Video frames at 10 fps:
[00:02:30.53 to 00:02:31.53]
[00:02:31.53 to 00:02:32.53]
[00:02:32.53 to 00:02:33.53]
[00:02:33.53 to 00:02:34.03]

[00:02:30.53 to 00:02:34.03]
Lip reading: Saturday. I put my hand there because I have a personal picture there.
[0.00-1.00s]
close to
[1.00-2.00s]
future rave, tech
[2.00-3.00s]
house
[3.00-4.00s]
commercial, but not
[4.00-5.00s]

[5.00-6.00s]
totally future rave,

* * *

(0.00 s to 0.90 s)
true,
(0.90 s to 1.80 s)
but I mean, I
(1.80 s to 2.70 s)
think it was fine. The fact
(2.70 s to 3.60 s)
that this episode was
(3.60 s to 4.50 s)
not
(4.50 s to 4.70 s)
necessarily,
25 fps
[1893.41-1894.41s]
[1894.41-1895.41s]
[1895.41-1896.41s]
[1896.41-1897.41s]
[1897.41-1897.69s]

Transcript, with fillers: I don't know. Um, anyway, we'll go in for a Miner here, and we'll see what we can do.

**What is expected:** What are the lines, exactly as written above, from the line with "(3.60 s to 4.50 s)" to the line with "Transcript, with fillers: I", both included? Output only those.

**Response to the exercise:**
(3.60 s to 4.50 s)
not
(4.50 s to 4.70 s)
necessarily,
25 fps
[1893.41-1894.41s]
[1894.41-1895.41s]
[1895.41-1896.41s]
[1896.41-1897.41s]
[1897.41-1897.69s]

Transcript, with fillers: I don't know. Um, anyway, we'll go in for a Miner here, and we'll see what we can do.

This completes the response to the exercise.